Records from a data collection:
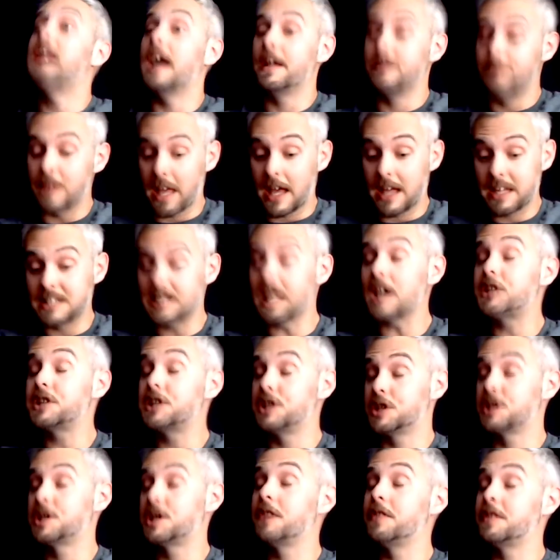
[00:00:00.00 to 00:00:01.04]
And it
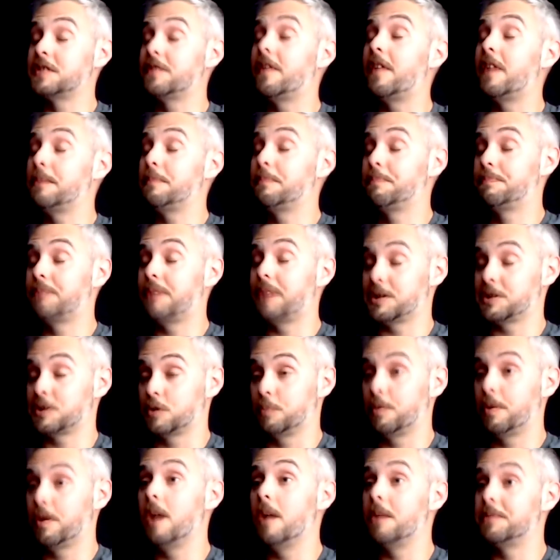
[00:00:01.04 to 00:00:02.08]
actually serves a very
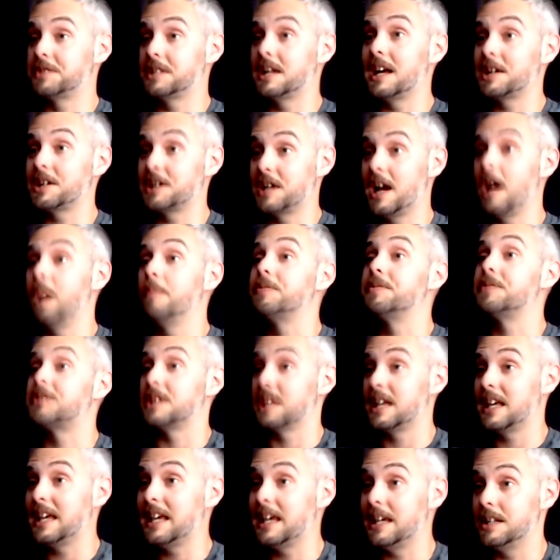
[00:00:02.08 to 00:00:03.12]
practical purpose. It actually helps
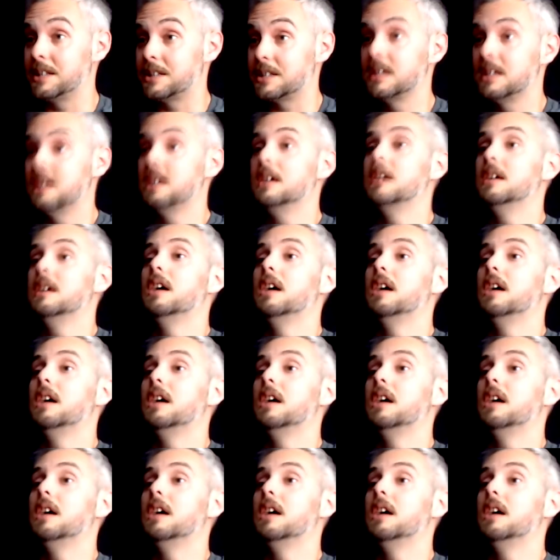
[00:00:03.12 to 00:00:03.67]
to heat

** Problem to solve **
Could you repeat the data exactly, omitting its pictures?

** Written response **
[00:00:00.00 to 00:00:01.04]
And it
[00:00:01.04 to 00:00:02.08]
actually serves a very
[00:00:02.08 to 00:00:03.12]
practical purpose. It actually helps
[00:00:03.12 to 00:00:03.67]
to heat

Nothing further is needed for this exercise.